■ Problem description ■
What lines below include the word "frames"? Copy each one.

START Information shown

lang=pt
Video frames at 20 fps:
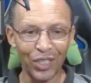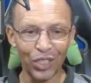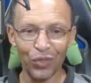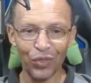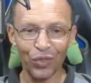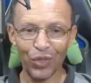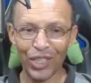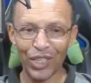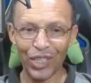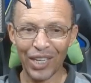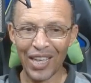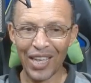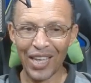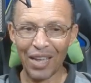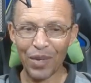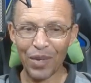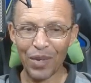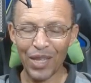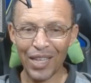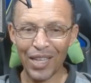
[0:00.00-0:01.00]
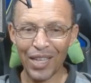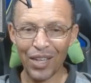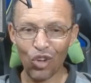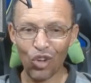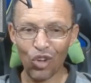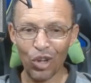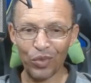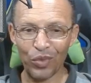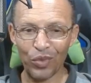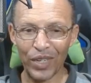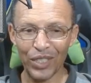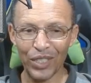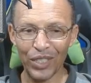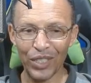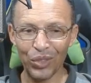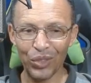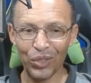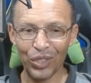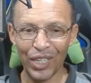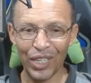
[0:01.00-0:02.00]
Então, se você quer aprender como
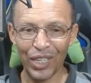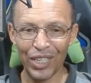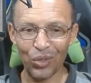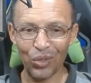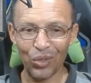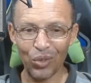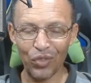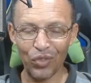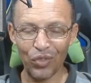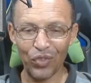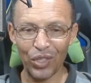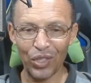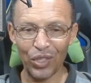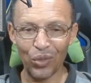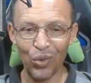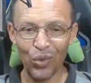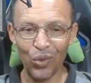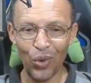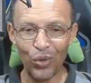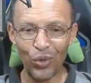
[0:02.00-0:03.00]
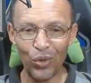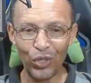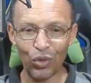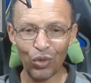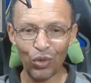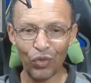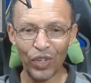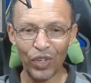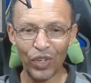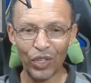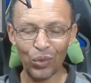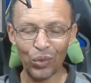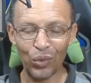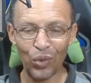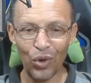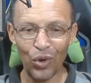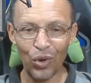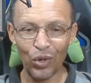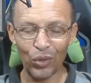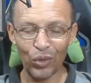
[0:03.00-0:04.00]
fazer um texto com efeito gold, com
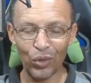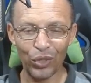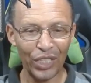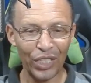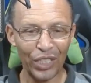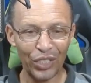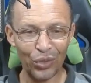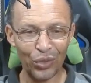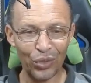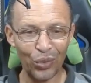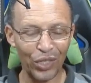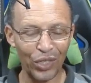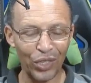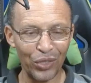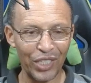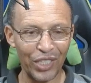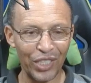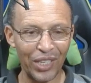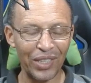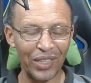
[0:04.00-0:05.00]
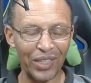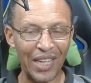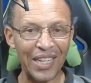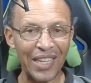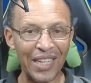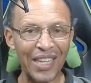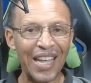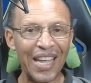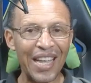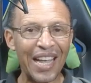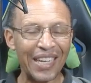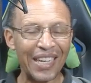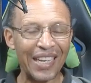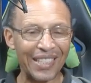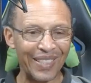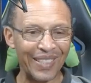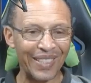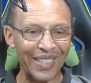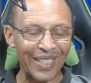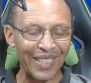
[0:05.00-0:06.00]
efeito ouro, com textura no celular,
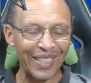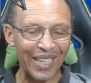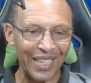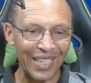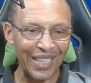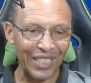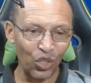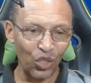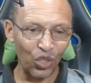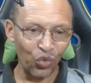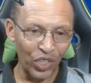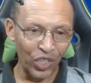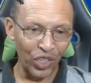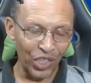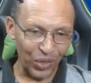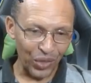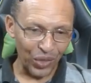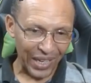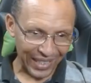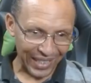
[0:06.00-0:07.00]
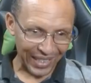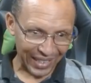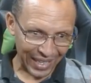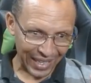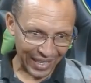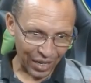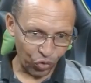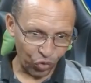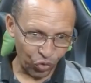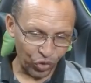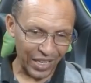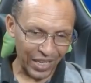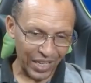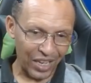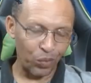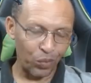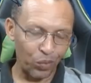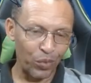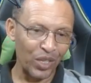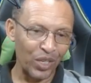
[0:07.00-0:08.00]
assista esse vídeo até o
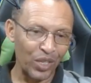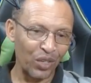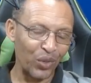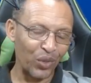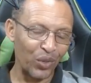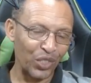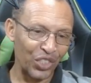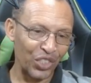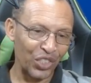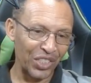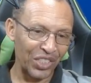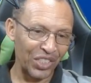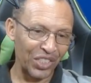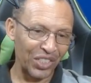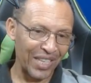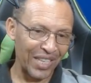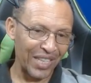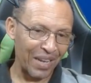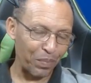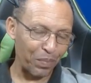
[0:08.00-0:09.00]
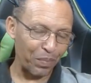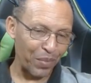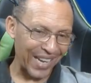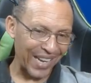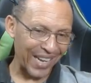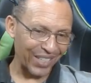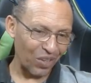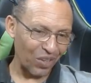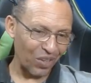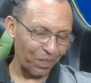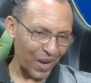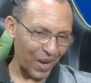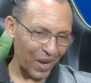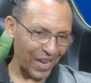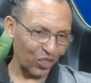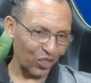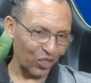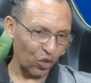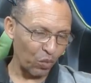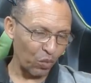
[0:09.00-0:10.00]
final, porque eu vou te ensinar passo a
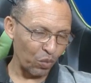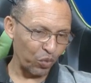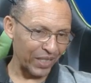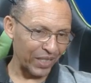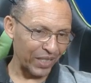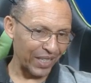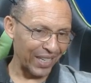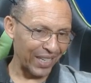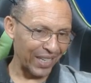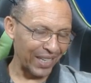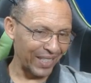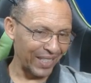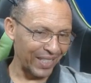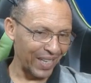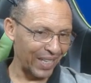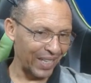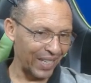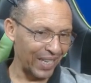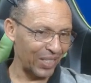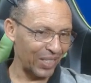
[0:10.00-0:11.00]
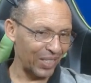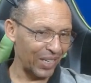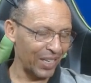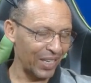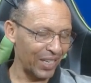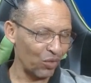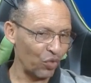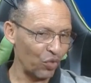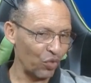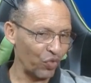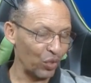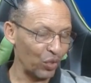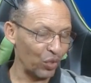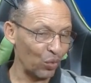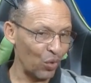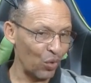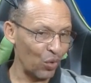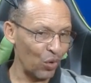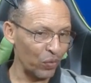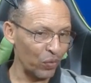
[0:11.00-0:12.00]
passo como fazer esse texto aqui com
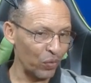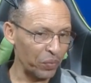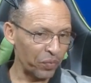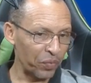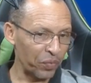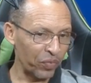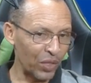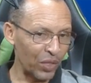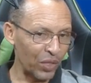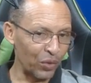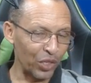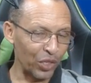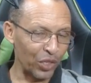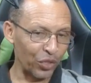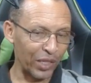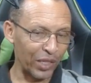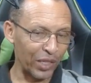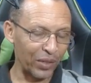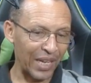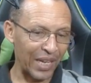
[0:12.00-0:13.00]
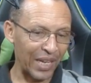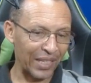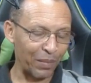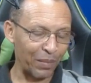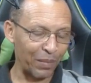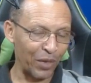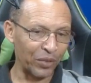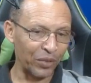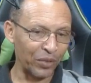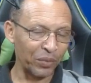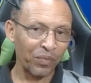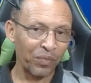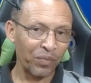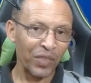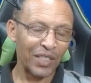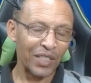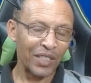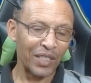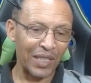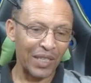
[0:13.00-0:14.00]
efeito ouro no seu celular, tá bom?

END Information shown
START Information shown

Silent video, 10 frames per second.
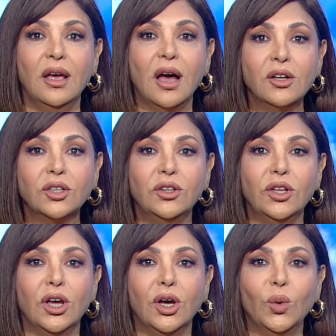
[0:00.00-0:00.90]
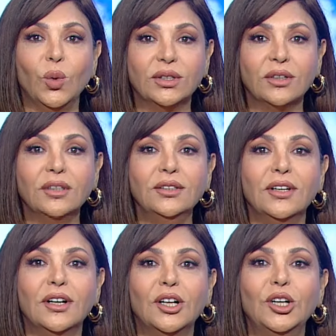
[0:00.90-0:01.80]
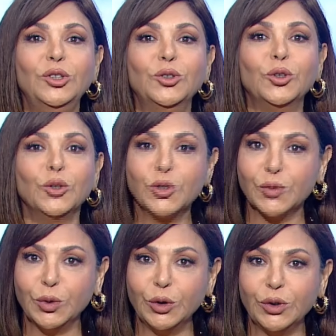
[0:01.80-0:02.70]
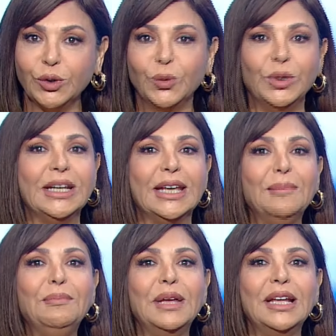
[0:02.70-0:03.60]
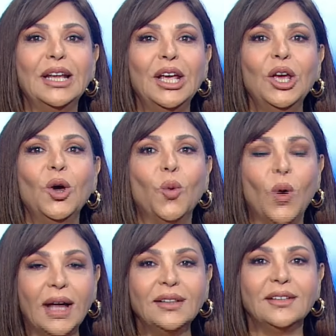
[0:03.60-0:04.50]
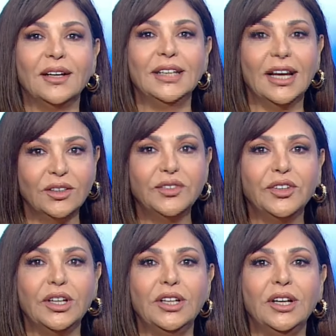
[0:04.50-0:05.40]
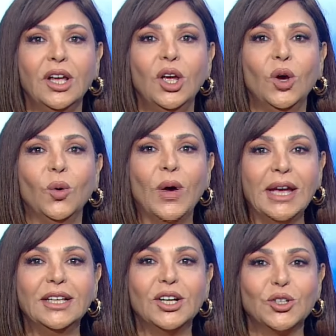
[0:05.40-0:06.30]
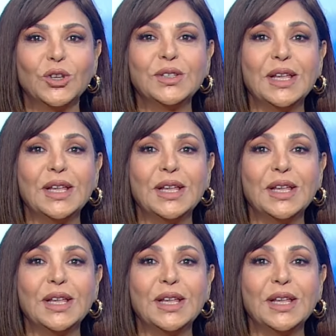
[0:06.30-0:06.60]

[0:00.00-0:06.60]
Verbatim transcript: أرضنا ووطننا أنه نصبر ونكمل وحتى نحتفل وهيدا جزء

END Information shown

■ Answer to this exercise ■
Video frames at 20 fps:
Silent video, 10 frames per second.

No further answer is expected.